Exercise objective: Output all of the lines below exactly, and leave out each image.
··· Data excerpts
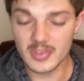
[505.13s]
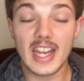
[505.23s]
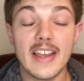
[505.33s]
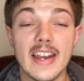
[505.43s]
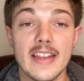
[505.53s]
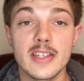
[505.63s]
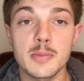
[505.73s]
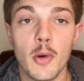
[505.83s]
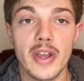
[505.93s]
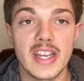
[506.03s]
And at this
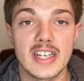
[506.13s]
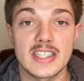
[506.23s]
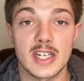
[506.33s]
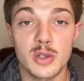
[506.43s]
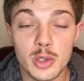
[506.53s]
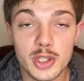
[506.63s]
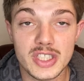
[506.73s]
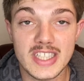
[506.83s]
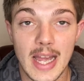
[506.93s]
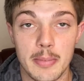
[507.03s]
point, it is a crucial
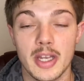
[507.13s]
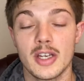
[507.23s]
step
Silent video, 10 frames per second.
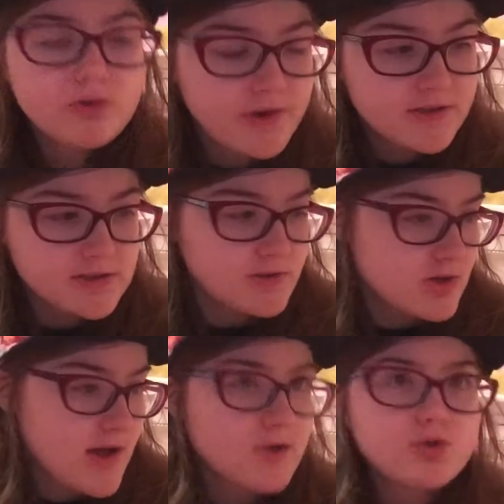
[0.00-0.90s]
crazy with
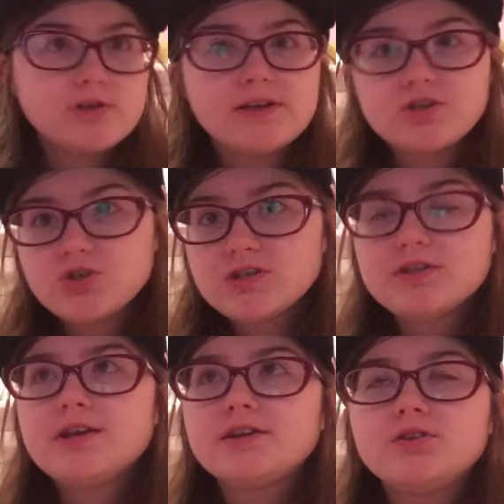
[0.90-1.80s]
challenges. Like, just
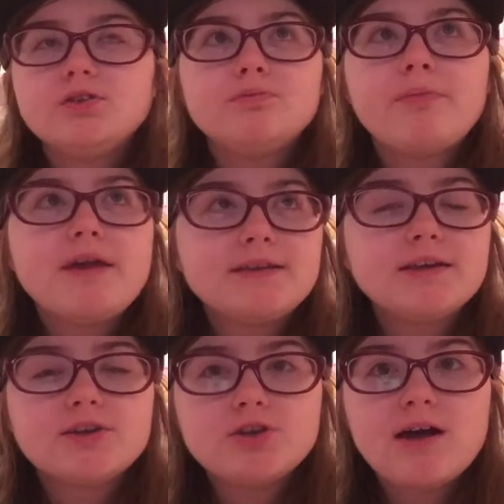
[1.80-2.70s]
stick to
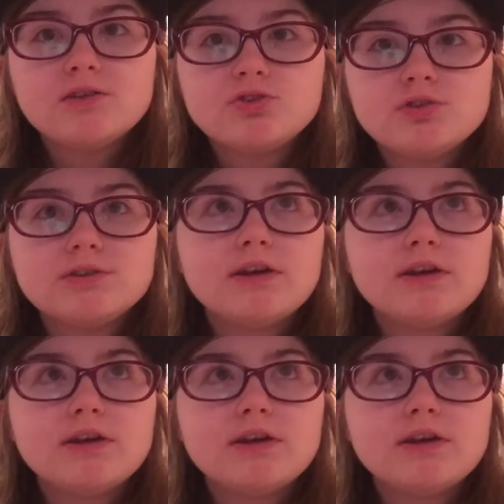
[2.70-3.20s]
basic challenges.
······
Reply:
[505.13s]
[505.23s]
[505.33s]
[505.43s]
[505.53s]
[505.63s]
[505.73s]
[505.83s]
[505.93s]
[506.03s]
And at this
[506.13s]
[506.23s]
[506.33s]
[506.43s]
[506.53s]
[506.63s]
[506.73s]
[506.83s]
[506.93s]
[507.03s]
point, it is a crucial
[507.13s]
[507.23s]
step
Silent video, 10 frames per second.
[0.00-0.90s]
crazy with
[0.90-1.80s]
challenges. Like, just
[1.80-2.70s]
stick to
[2.70-3.20s]
basic challenges.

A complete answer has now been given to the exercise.